> _Requirement_
Your task is to print all of the data below exactly, with no pictures included.

> _Information_

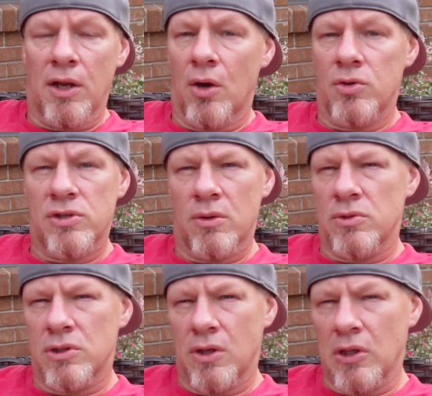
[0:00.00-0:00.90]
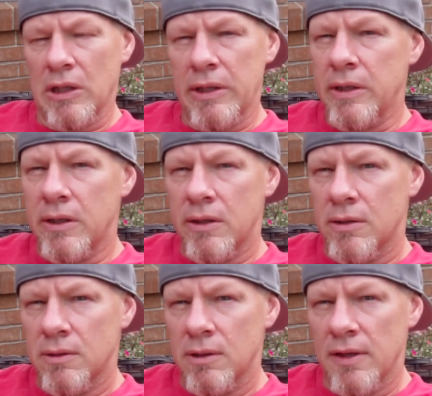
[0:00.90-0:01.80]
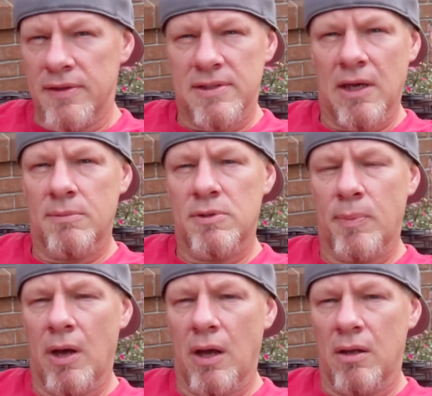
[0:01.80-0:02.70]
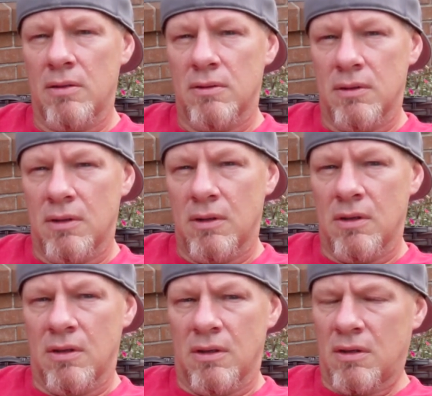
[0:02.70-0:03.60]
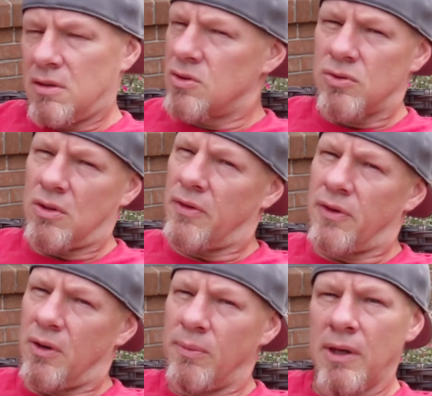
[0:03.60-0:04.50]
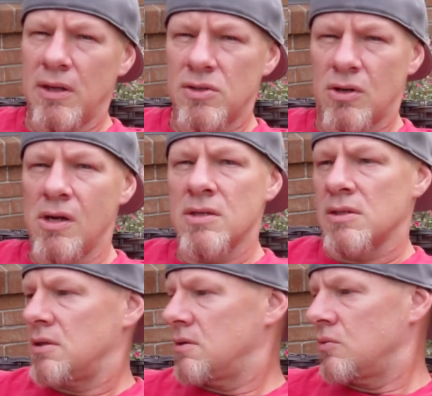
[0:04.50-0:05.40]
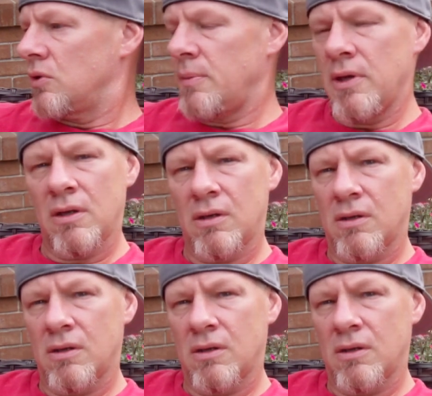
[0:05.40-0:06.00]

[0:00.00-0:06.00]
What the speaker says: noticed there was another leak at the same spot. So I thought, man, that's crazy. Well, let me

> _Reply_
[0:00.00-0:00.90]
[0:00.90-0:01.80]
[0:01.80-0:02.70]
[0:02.70-0:03.60]
[0:03.60-0:04.50]
[0:04.50-0:05.40]
[0:05.40-0:06.00]

[0:00.00-0:06.00]
What the speaker says: noticed there was another leak at the same spot. So I thought, man, that's crazy. Well, let me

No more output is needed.